So bottom line, we would love to keep our Galera setup in place, and would appreciate if it could become supported more officially, as it provides a lots of benefits (replication, high-availability, etc) for a very minimal installation effort. 

Thanks,
--
Kilian
Comment 46 Alejandro Sanchez 2019-01-16 03:09:09 MST
(In reply to Kilian Cavalotti from comment #45)
> I tend to disagree: the additional complexity of setting up a Galera cluster
> is literally a 5-line configuration file. And it's pretty reliable overall,
> the only problematic interaction we've seen so far is with slurmdbd,
> unfortunately.
> 
> > If you still need to do live maintenance on the host where
> > slurmdbd/MySQL/MariaDB runs, you can either let ctld cache the messages to
> > the dbd or use a temporal host to run dbd/database and change
> > [Accounting]StorageHost accordingly.
> 
> Using another temporal dbd/db host would mean synchronizing the actual
> database to that host before switching, and guess what's the easiest way to
> do this? Setting up a Galera cluster. ;)

I'm not saying it's not a good technology. Just from our experience with previous bugs (i.e. bug 5662) it's yet another external to Slurm layer sometimes making slurmdbd not working properly.
 
> > With respect to Galera, I've seen at least 3-4 bugs where it was the root
> > cause of issues.

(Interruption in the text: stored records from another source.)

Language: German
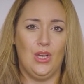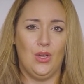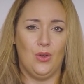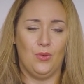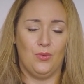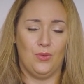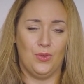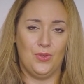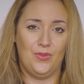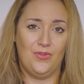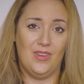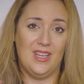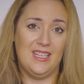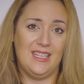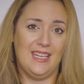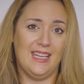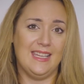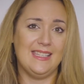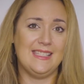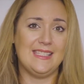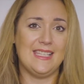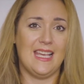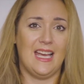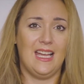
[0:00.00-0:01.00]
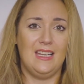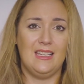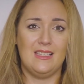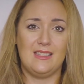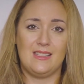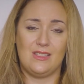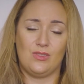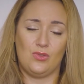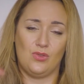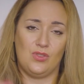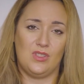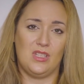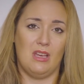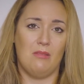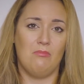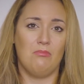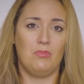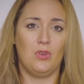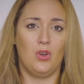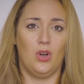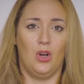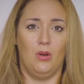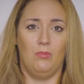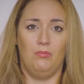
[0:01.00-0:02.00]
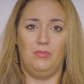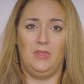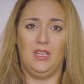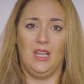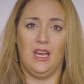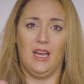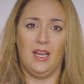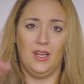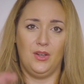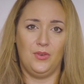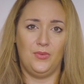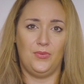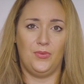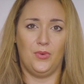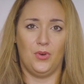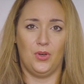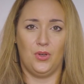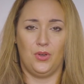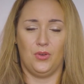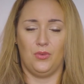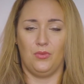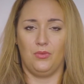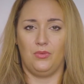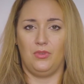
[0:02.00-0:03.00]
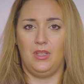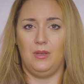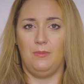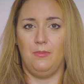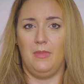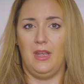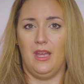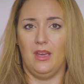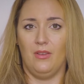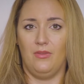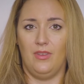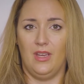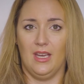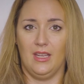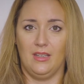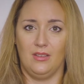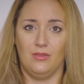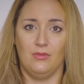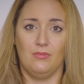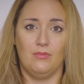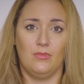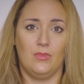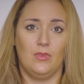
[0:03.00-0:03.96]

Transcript: Und wenn das alles zusammenkommt, die Anforderungen, die mehr werden,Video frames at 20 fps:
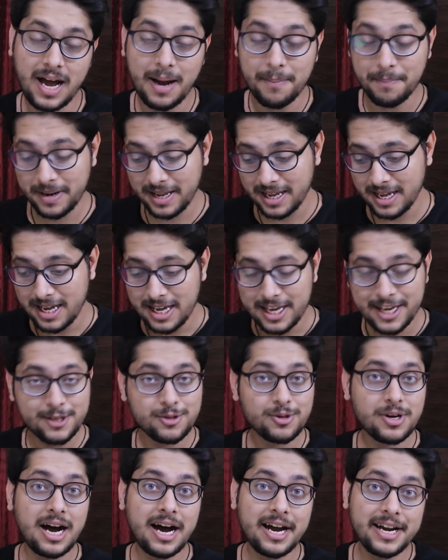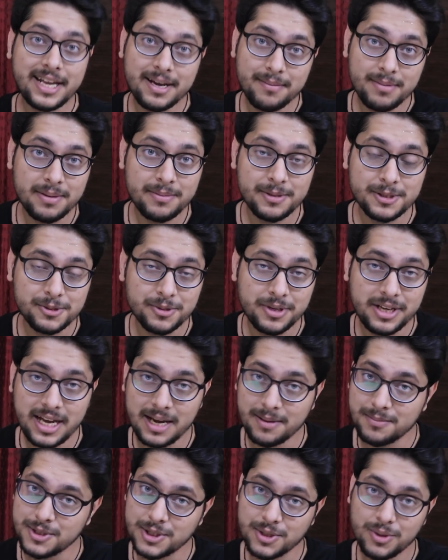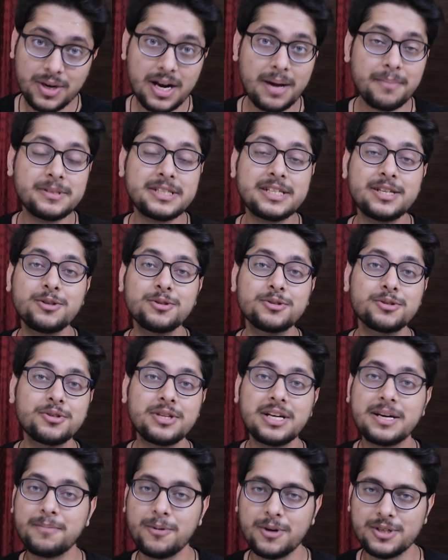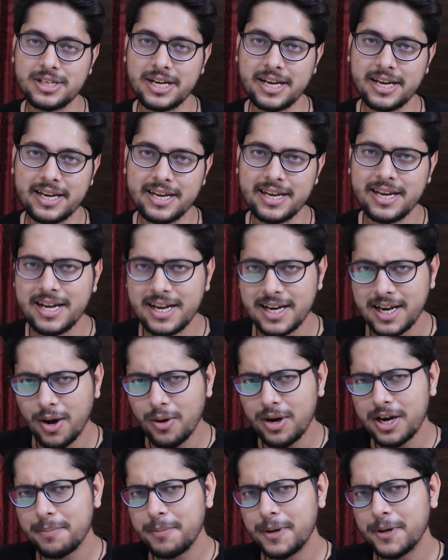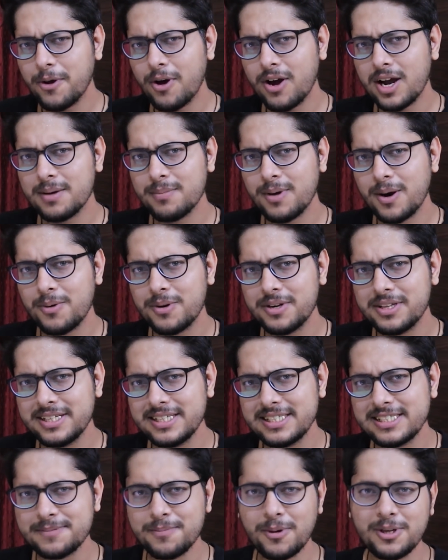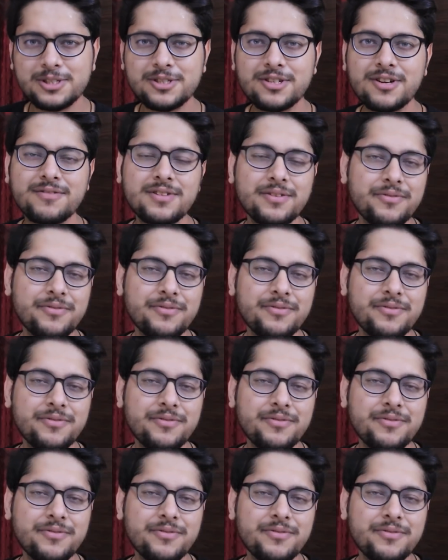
आपने ये जो कहानी अभी अभी सुनी आई एम श्योर आप इसे दूसरों तक पहुंचाएंगे नाउ लेट मी टॉक अबाउट द स्पॉन्सर ऑफ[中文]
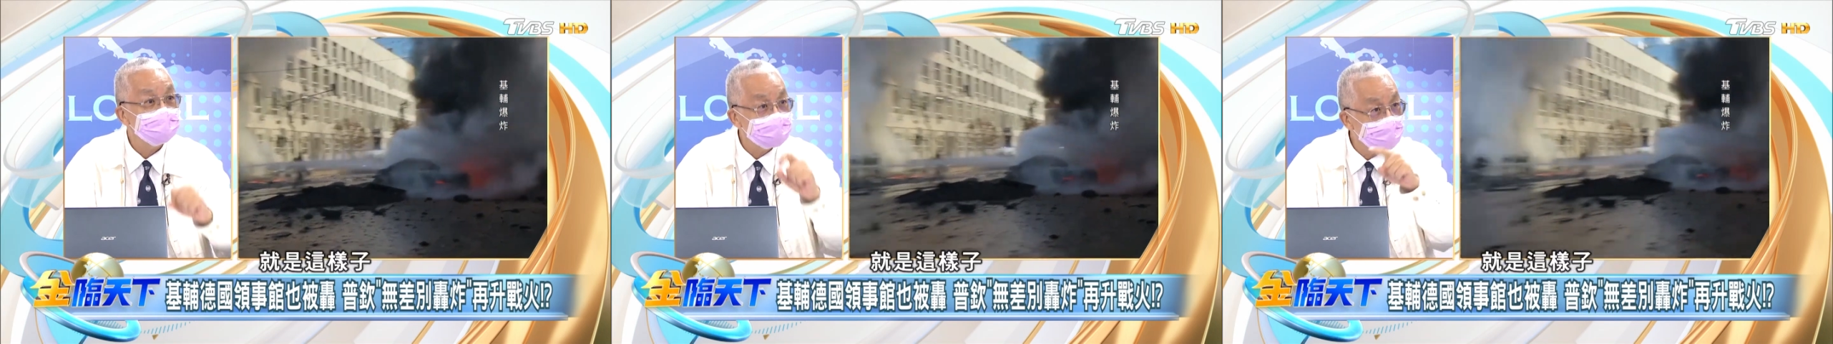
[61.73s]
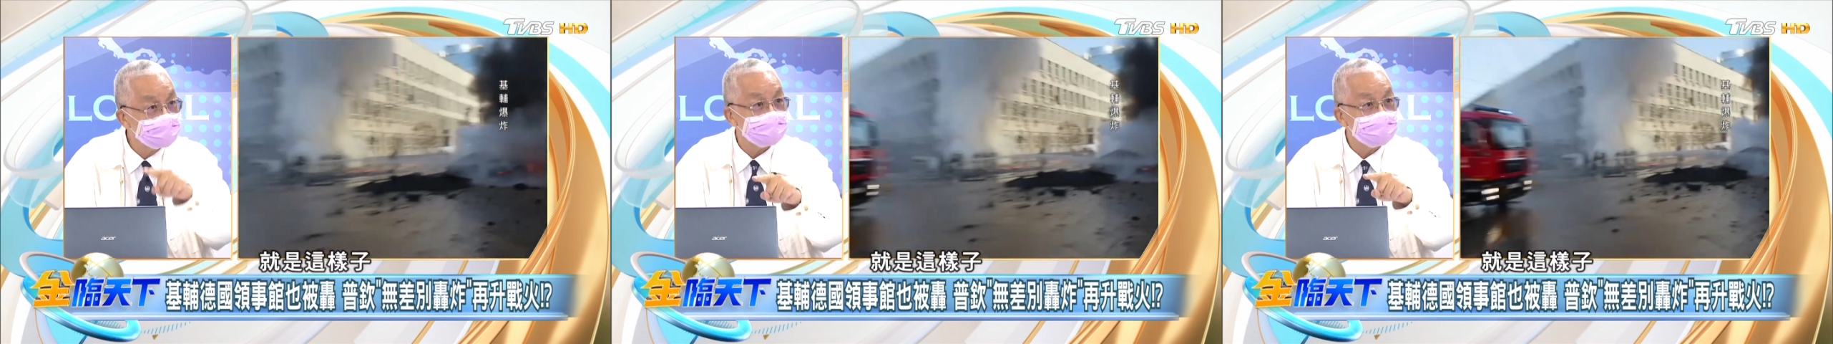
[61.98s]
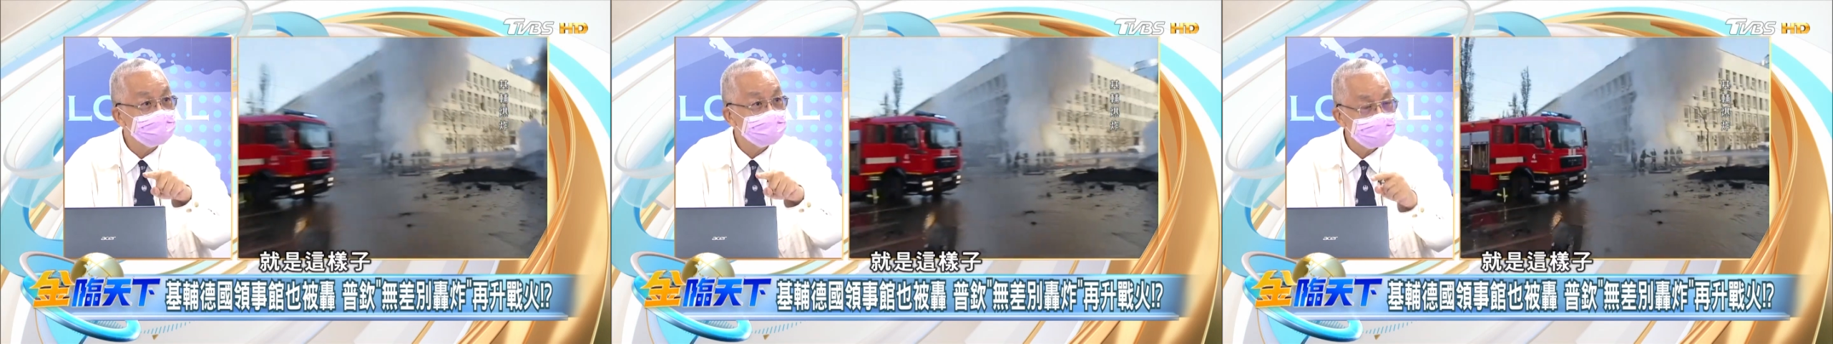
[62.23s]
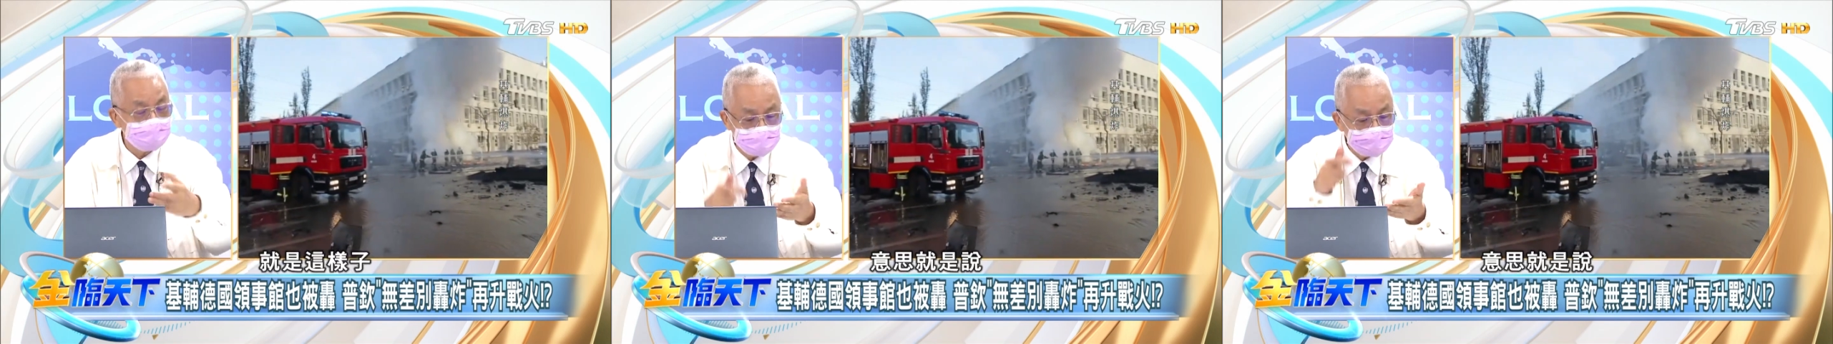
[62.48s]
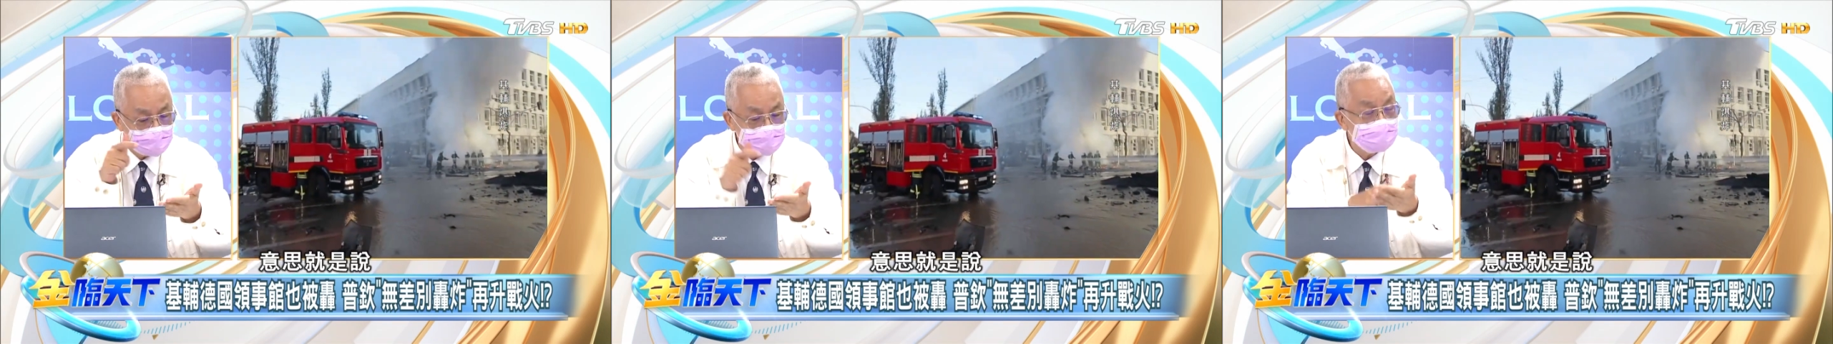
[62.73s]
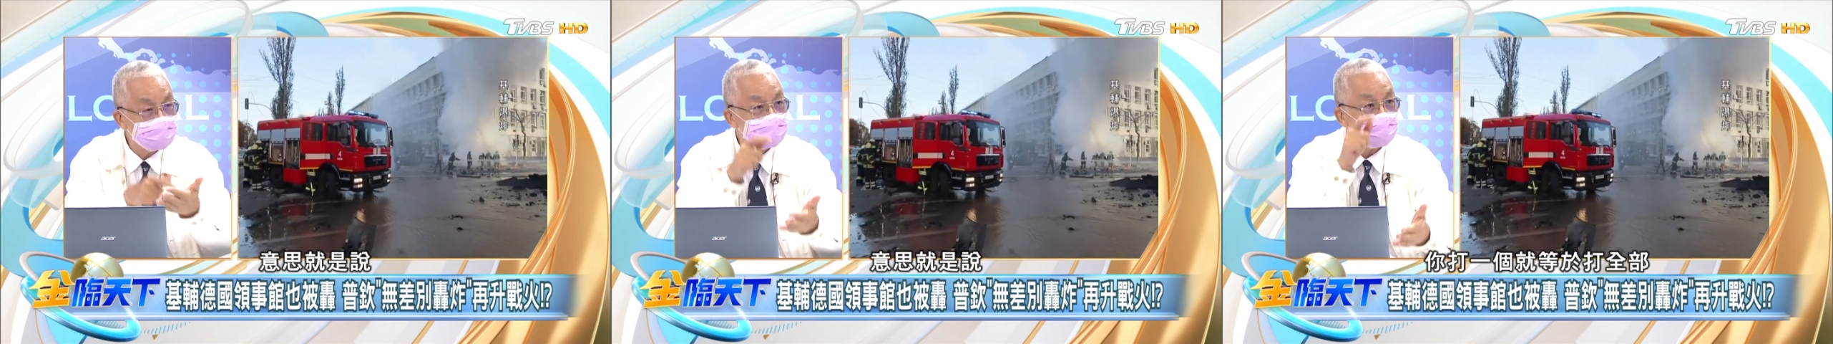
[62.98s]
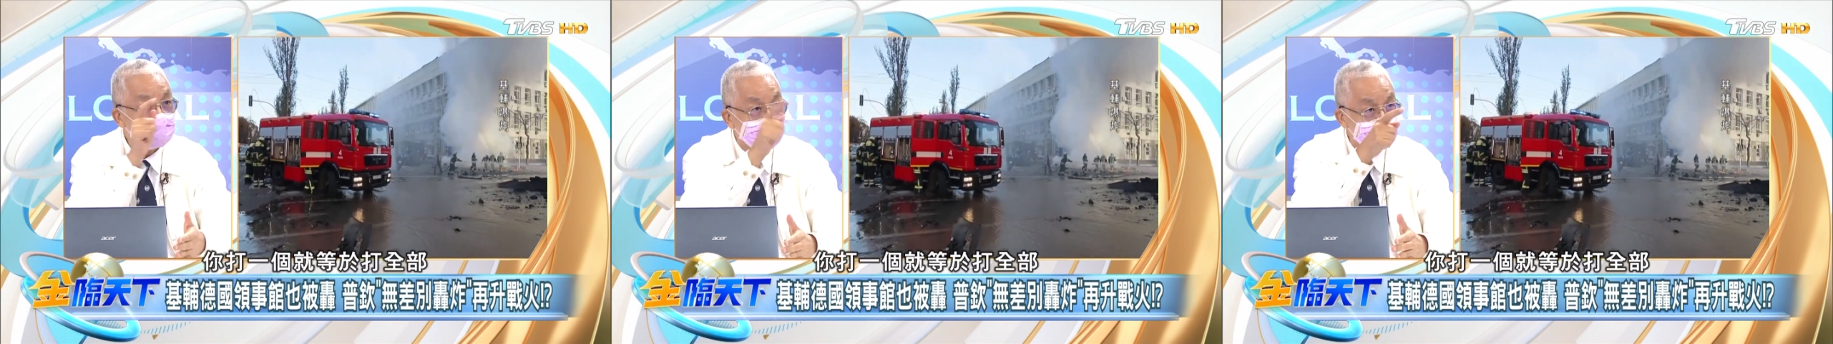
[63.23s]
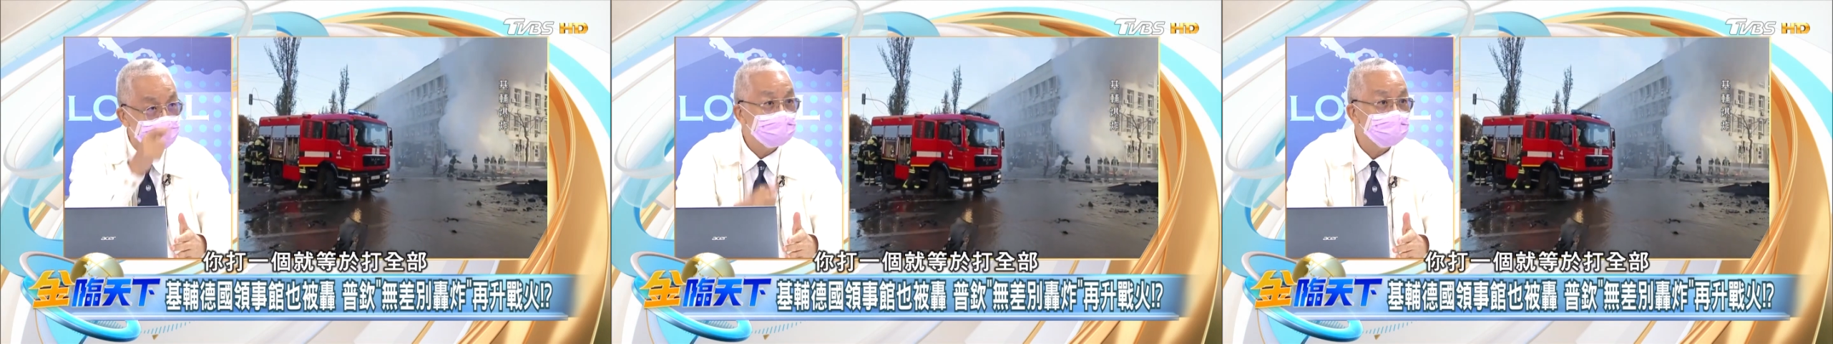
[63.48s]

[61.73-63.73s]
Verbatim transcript: 就是这样子，意思说你打一个就等于打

I'm curious to see if the purge/archive process works
> > properly without it. If not, it'd require more investigation from our side.
> 
> Right now, we're still running SlurmDBD on top of our MariaDB/Galera
> cluster, and we haven't seen the ER_LOCK_WAIT_TIMEOUT error since we
> upgraded to 18.08 on Nov. 28th. Since we still have our Purge* settings set
> to "6months" in slurmdbd.conf, the purge should be happening every month,
> and they likely occurred once already since the Nov. 28th upgrade. 

So can you confirm this issue is gone currently? Are jobs older than 6month purged?

> So bottom line, we would love to keep our Galera setup in place, and would
> appreciate if it could become supported more officially, as it provides a
> lots of benefits (replication, high-availability, etc) for a very minimal
> installation effort. 

You can keep whatever setup fits better your needs. We just suggest config/arch recommendations based upon our experience, not necessarily accepted as a universal truth that works for everybody.

While I've made efforts to set up a Galera cluster with a replica of your db and I try to debug an HA approach similar to yours, it's yet another framework/layer adding more complexity to the whole system. The config might be 5 lines, but the underlying interactions with the database are something that fall a bit outside our Slurm support scope.
Comment 47 Kilian Cavalotti 2019-01-16 09:24:42 MST
Hi Alejandro, 

(In reply to Alejandro Sanchez from comment #46)
> So can you confirm this issue is gone currently? Are jobs older than 6month
> purged?

I believe that the last purge cycle ran without any issue yes: the archive files have been created on Jan 1st, and no ER_LOCK_WAIT_TIMEOUT has been logged by slurmdbd.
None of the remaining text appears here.